Waren im Filmzelt die ersten drei Reihen für die über 70 Gäste reserviert, nahm zum Publikumsgespräch natürlich lediglich ein kleine Auswahl stellvertretend für die Filmcrew auf der Bühne im Gesprächszelt Platz: Die beiden Drehbuchautoren Dirk Morgenstern und Michael Proehl, die Schauspieler Cornelius Obonya und Ulrich Tukur, Schauspielerin Barbara Philipp, Regisseur Matthias X. Oberg, HR-Redakteur Jörg Himstedt und Moderator Rüdiger Suchsland.
Zunächst erzählte Michael Proehl von der Entstehung der Idee zum Film und dass er bereits vor einigen Jahren mit dem Pitch Paper ein Stipendium gewann. Er wollte für diesen Film eine ambivalente Hauptfigur, der von Ulrich Tukur verkörperte Ermittler Rother ist Held und Bösewicht zugleich. Erst durch die Abschlussszene wird der Film wieder zum Murot-TATORT.
Cornelius Obonya ist im Film der Philosophie-Professor, der mit der „falschen“ Frau verheiratet war. Dies macht er mit seiner strammen Gesinnung wieder wett. „Wo beginnt das Wegschauen? In dem Moment, wo man bestimmten Parteien seine Stimme gibt, passiert das, was im Film gezeigt wird.“ Schauspielkollege Ulrich Tukur führt aus, „1933 ist ein gewaltiger Kulturbruch mit gigantischen Folgen passiert“, was die Frage aufwarf: „Wer verhält sich anständig, wie kommt man da anständig durch?“
In weiteren Rollen sind André Meyer, Melanie Straub, Viola Hinz, Imogen Kogge und Marius Ahrendt zu sehen. Für die Umsetzung des Stoffes sorgten Max Preiss (Kamera), Manfred Döring (Szenenbild), Christian Mathias (Ton), Stefan Blau (Schnitt), Iris Arasimavicius (Kostümbild) und Nathalie Mischel (Casting). Die Produktionsleitung hatte Ulrich Dautel, die Redaktion lag bei Jörg Himstedt. Die Filmmusik (Simon Rummel, Bertram Denzel) wurde vom Sinfonie-Orchester des HR gespielt. Wohl zum letzten Mal, denn dies war die letzte Eigenproduktion des HR. Die Dreharbeiten für die weiteren Folgen wurden outgesourct.

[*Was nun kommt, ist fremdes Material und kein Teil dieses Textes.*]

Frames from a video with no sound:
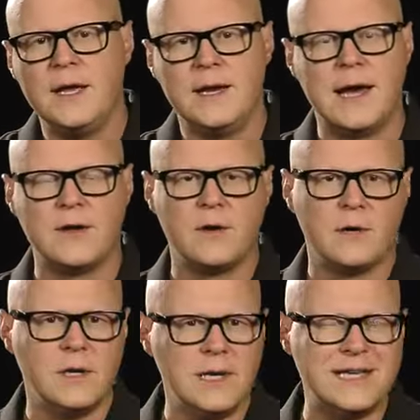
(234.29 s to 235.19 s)
Now you're
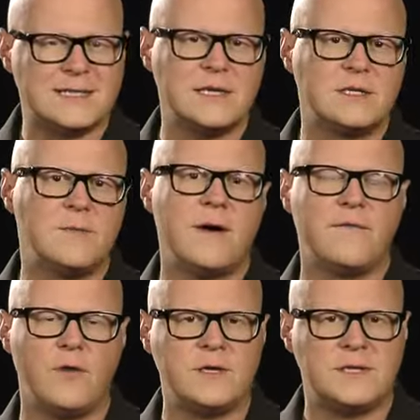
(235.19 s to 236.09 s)
listening to my
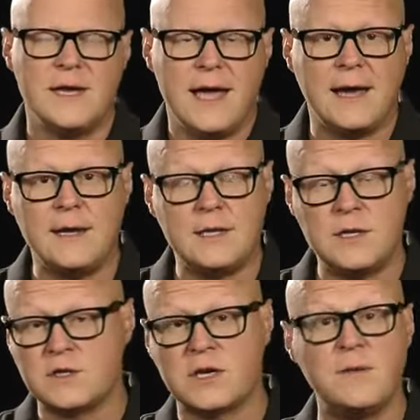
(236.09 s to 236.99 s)
voice. And
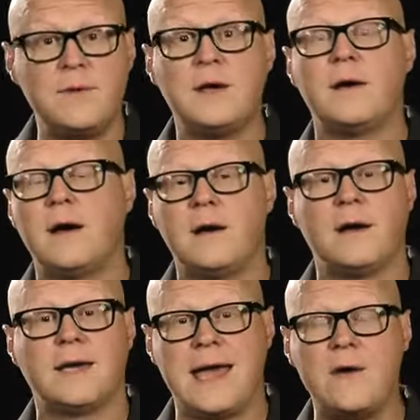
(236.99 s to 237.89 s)
there's going to be
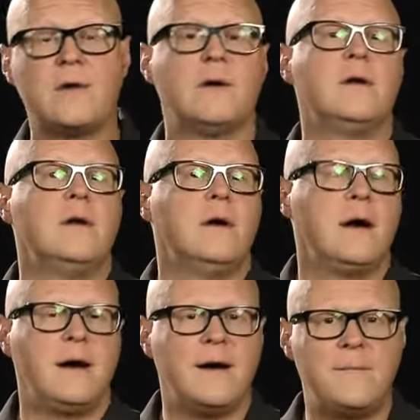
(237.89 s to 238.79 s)
a counter
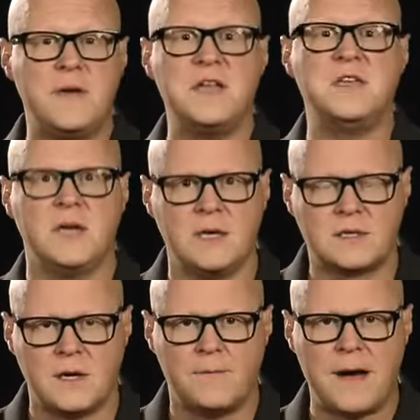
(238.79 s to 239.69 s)
opinion that's
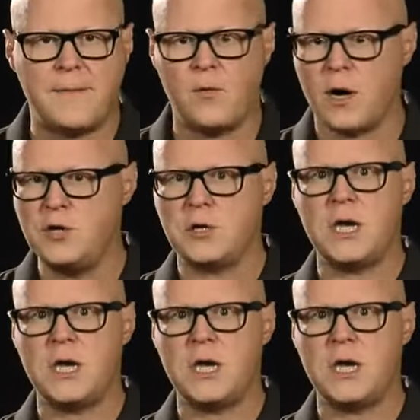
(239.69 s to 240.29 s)
going to pop up. Are you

Wer sich für den Drehort interessiert, an dem Kameramann Max Preiss wunderbar passende Bilder zur dargestellten Zeit gelangen, wird an das Freilichtmuseum „Hessenpark“ verwiesen, wo auch das historische Gasthaus steht.
Ein Film zur rechten Zeit in hervorragender Besetzung, dem man überzeugt ein breites Publikum wünscht.

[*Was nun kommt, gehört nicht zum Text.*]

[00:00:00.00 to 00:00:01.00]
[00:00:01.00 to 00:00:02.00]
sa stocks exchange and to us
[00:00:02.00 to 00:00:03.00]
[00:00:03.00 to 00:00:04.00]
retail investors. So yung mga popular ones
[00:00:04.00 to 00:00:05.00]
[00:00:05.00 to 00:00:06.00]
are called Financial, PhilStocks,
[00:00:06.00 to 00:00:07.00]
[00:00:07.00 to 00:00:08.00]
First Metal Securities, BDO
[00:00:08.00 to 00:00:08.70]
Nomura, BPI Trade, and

„Murot und das 1000-jährige Reich“ ist für den Rheingold Publikumspreis 2024 nominiert und beim Festival des deutschen Films nochmals am 26. und 30. August sowie am 3. September zu sehen. .
Das Gesamtprogramm des Festivals des deutschen Films in Ludwigshafen am Rhein ist online zu lesen.
Als Sendetermin in der ARD ist Sonntag, der 20. Oktober 2024, 20.15 Uhr geplant.